Bastian hanya memutar bola mata. Dia tahu Alex hanya bercanda. Pria itu selalu menolak tawaran untuk bekerja di perusahaan Bastian karena merasa itu bukan passionnya. Dan memang, Alex lebih suka bekerja di restoran, bertemu banyak orang dan melayaninya dengan sepenuh hati.
“Aku sudah selesai. Tunggu aku berganti pakaian dulu,” pamit Alex.
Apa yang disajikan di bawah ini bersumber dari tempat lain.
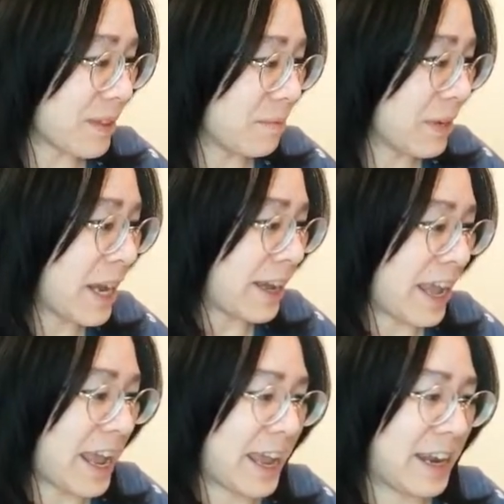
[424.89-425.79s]
Yeah,
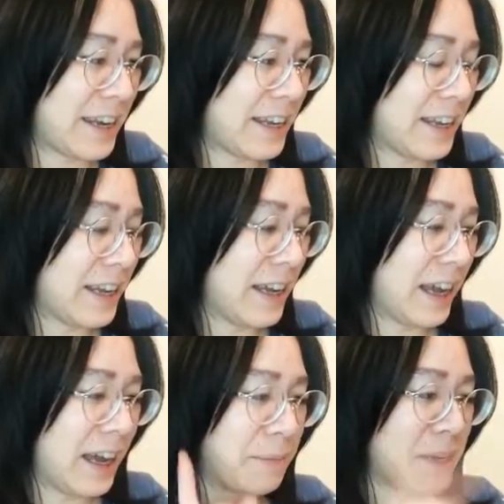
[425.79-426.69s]
and
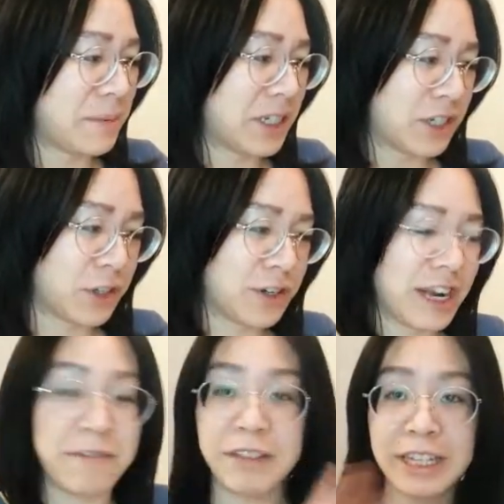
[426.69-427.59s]
I pretty much turned
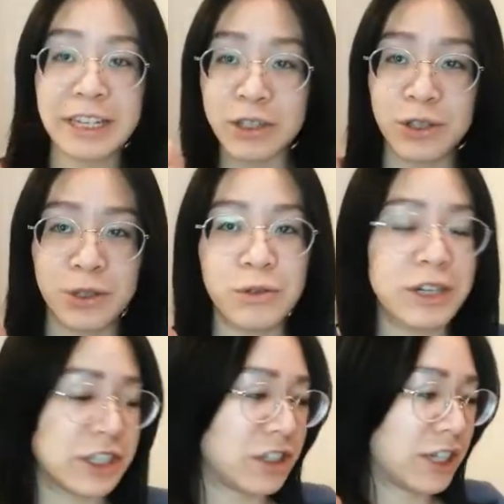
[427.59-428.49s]
everything into
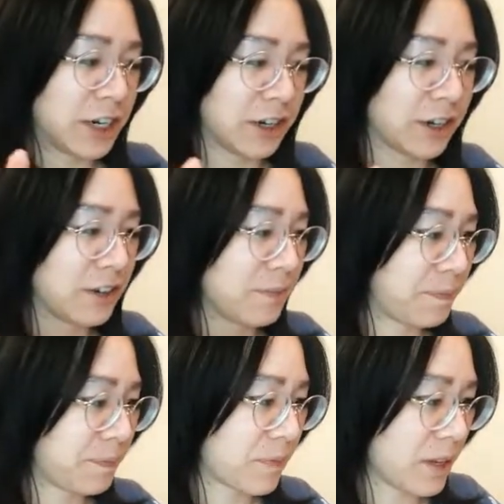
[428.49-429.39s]
a sticker
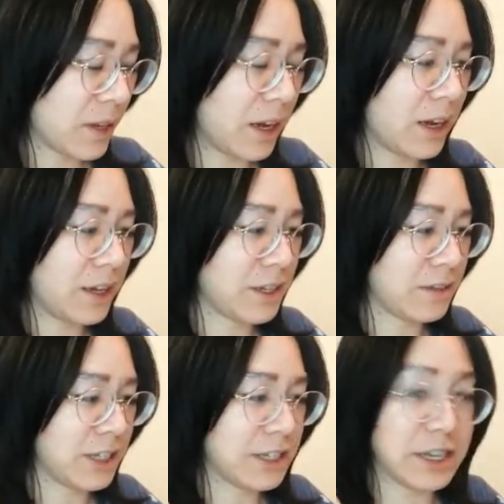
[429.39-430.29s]

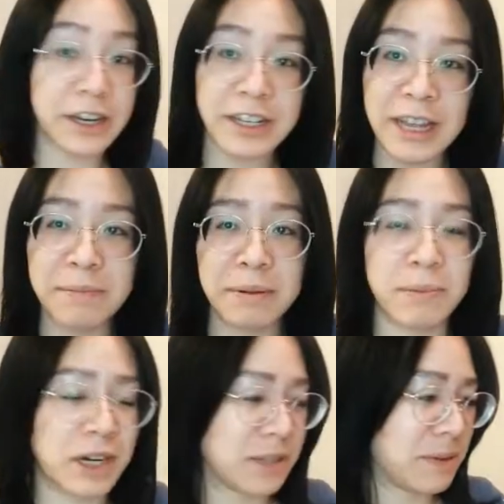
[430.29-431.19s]
using duct tape and
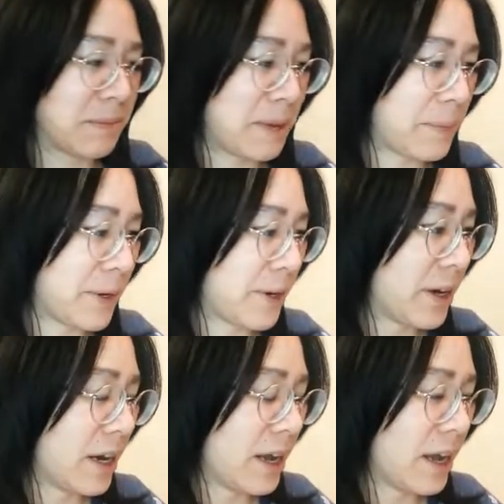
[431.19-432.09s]
parchment paper.
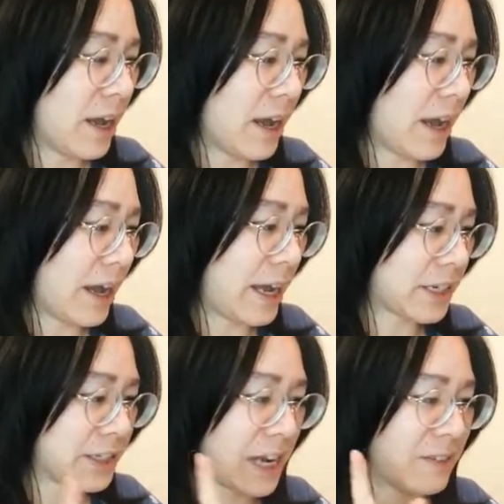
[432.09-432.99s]
I
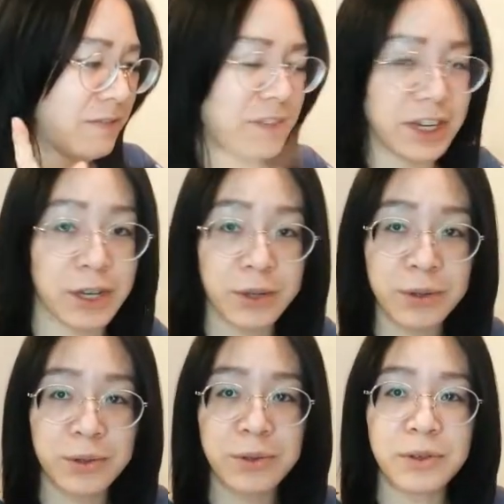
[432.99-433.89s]
actually have a
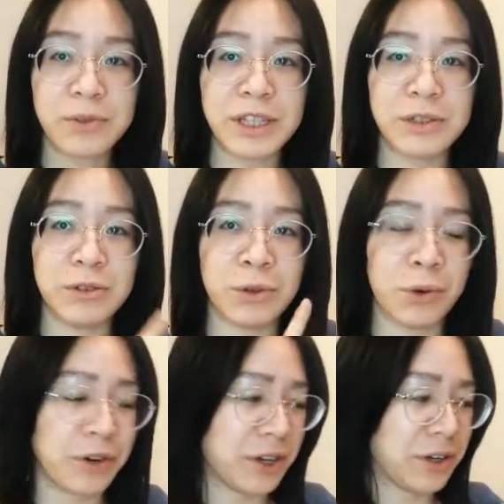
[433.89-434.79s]
video with a
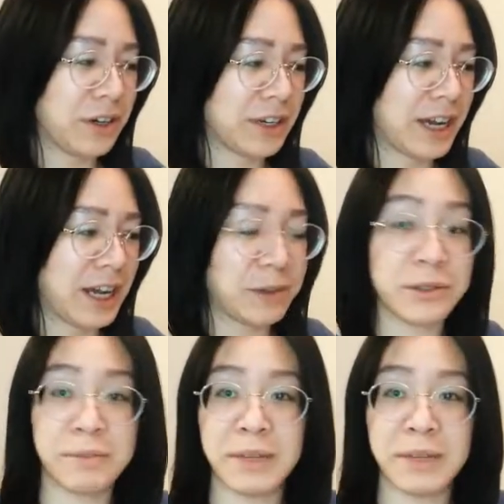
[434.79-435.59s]
tutorial on how to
“Mandi dulu jangan langsung ganti pakaian! Kamu bau alkohol!” teriak Bastian.
Alex mengangguk dari kejauhan. Kakinya dengan lincah menaiki anak tangga. Dia tidak memikirkan apakah dia membawa baju ganti atau tidak sebab di apartemen Bastian dia bebas mamakai semua barang-barang Bastian tanpa ijin. Sungguh gambaran yang menyenangkan.
Setengah jam Bastian menunggu, akhirnya sambil mengecek email yang masuk melalui ponsel pintarnya, Alex sudah kembali dengan kaus dan celana jins berwarna hitam. Karena postur tubuhnya tak jauh berbeda dengan Bastian dan tinggi mereka pun hampir sama, jadi Alex tidak kesulitan untuk menemukan pakaian yang cocok untuknya.
“Ayo!” ucap Alex.
Bastian menoleh lalu tersenyum. Dia meletakkan ponselnya kembali ke dalam saku. Lantas membiarkan Alex bergelayut manja di lengan kanannya.
“Hari ini kamu ada rapat di luar?”
“Tidak. Kenapa?”
“Bukan apa-apa. Hanya bertanya. Karena kalau kamu ada rapat di luar, aku akan meminta kamu untuk bawa aku jalan-jalan setelah itu.”
“Cukup bilang aja nggak usah nunggu rapat. Mau makan siang bersama di luar nanti?”
“Boleh?”
“Tentu saja,” jawab Bastian.
Keduanya terus berbincang sambil keluar meninggalkan apartemen.